_DIRECTIONS:_ In the entries below, spot each line with the word "Silent" and copy it.

_LISTED ENTRIES:_
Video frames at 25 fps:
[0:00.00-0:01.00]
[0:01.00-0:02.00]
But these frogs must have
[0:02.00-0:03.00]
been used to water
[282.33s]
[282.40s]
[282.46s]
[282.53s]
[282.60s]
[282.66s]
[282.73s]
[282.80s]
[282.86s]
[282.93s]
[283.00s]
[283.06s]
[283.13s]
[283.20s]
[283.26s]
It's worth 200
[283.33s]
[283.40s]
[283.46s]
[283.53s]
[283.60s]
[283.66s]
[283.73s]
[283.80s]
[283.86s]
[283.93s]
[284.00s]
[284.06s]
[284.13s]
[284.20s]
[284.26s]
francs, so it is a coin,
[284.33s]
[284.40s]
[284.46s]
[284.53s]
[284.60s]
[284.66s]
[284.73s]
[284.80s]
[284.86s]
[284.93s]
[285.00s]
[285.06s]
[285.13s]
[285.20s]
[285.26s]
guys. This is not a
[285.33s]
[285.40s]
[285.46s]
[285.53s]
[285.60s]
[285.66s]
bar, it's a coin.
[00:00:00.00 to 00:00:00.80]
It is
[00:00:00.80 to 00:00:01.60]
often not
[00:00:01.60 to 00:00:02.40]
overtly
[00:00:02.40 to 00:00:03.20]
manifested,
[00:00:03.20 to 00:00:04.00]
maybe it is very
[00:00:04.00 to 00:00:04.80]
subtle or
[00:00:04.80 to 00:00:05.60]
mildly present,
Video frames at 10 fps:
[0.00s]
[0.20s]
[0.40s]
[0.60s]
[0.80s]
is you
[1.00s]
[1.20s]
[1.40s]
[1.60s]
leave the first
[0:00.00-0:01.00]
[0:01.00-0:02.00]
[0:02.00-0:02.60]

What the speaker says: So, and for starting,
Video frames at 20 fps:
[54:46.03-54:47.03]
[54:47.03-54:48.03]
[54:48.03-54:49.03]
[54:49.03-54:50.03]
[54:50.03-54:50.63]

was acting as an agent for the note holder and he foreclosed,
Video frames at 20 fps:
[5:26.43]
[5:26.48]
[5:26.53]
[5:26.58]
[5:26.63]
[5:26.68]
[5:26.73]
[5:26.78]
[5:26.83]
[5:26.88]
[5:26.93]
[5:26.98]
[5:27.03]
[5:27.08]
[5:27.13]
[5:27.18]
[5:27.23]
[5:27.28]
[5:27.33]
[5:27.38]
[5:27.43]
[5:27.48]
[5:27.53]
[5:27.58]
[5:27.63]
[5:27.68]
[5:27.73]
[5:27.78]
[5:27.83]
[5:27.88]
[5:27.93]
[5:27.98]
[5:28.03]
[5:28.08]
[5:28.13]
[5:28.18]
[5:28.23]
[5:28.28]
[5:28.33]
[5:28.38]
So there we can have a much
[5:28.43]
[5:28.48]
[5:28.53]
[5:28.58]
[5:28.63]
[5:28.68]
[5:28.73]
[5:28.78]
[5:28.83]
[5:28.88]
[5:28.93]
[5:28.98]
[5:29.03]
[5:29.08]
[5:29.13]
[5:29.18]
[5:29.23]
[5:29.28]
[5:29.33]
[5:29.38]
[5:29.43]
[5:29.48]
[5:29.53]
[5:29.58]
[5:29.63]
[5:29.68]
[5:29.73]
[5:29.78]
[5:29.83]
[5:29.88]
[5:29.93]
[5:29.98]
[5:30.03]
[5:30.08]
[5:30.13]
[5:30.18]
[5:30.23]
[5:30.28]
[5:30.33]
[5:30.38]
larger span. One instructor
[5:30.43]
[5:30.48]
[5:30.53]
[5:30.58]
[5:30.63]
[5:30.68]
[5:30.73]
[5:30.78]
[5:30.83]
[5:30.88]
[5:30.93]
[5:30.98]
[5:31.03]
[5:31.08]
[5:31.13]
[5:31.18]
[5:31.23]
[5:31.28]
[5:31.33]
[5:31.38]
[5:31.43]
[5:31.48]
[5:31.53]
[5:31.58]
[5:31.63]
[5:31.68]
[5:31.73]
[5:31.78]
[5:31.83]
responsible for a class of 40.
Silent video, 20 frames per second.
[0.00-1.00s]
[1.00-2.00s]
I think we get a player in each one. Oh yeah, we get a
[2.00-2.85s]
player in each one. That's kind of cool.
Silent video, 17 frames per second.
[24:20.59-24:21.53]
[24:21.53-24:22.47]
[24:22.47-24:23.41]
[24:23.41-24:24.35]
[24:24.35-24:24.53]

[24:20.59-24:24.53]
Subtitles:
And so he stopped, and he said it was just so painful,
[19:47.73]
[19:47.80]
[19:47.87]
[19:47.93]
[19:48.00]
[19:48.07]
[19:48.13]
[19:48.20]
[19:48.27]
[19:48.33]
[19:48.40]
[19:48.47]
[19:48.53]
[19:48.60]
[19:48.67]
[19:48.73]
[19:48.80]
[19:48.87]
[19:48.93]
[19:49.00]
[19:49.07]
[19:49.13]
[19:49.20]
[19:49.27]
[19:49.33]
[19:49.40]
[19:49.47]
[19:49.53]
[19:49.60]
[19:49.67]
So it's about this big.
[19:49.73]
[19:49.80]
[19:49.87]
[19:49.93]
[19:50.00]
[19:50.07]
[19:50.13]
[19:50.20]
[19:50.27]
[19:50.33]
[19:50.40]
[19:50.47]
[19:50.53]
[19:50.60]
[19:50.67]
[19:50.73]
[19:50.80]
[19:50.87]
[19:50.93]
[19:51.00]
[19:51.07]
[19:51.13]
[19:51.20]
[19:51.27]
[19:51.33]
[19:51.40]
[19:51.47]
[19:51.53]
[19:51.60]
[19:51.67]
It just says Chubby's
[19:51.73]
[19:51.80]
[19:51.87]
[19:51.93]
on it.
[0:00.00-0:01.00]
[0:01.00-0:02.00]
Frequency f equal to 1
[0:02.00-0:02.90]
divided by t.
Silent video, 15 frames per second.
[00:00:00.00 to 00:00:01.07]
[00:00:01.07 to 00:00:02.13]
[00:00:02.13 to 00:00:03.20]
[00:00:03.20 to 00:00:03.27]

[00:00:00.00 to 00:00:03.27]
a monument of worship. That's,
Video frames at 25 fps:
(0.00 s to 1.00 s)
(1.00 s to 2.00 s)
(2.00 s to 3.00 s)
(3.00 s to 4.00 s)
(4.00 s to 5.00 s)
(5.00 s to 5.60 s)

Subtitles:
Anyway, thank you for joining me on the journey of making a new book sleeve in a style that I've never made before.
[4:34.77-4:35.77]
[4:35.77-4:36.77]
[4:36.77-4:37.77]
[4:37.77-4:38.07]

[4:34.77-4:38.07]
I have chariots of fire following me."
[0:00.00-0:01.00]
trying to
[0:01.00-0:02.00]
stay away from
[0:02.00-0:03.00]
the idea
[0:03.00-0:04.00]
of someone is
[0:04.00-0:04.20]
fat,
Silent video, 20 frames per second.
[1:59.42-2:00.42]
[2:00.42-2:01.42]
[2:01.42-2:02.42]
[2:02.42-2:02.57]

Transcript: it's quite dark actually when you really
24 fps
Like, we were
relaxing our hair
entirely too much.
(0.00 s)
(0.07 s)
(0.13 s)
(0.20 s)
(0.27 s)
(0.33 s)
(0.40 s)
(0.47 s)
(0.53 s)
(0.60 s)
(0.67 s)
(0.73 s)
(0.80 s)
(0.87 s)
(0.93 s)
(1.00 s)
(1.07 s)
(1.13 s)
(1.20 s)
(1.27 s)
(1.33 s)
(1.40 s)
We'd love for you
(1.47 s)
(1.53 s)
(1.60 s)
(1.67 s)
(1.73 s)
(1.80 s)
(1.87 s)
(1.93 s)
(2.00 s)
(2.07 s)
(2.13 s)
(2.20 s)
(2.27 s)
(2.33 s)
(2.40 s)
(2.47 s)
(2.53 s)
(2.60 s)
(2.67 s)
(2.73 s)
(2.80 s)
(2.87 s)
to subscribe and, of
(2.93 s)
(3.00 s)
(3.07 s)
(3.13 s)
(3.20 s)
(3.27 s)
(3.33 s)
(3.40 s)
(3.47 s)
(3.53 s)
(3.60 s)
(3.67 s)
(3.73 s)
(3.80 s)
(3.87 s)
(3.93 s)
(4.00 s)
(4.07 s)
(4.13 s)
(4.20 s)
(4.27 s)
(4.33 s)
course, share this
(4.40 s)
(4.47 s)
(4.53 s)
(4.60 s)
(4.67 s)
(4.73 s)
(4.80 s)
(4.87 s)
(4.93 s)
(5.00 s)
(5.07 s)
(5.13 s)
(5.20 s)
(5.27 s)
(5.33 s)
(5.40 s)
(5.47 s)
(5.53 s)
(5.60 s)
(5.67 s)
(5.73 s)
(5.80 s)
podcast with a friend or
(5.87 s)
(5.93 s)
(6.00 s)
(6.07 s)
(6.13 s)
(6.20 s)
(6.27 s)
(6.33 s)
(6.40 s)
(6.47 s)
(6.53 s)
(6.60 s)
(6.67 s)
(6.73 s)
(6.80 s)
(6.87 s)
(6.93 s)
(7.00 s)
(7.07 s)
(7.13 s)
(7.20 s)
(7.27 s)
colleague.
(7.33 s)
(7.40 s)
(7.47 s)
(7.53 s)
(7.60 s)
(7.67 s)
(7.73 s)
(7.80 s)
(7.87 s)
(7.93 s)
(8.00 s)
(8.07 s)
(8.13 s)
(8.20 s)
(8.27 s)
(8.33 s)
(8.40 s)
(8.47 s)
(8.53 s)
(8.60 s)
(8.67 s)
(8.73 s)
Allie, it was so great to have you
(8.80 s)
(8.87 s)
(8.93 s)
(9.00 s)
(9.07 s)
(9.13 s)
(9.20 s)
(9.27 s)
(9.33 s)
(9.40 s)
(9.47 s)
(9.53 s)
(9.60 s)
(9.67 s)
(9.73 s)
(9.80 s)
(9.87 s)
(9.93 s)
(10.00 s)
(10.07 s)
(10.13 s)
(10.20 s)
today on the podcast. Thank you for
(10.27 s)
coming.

_ANSWER FOR THIS EXERCISE:_
Silent video, 20 frames per second.
Silent video, 17 frames per second.
Silent video, 15 frames per second.
Silent video, 20 frames per second.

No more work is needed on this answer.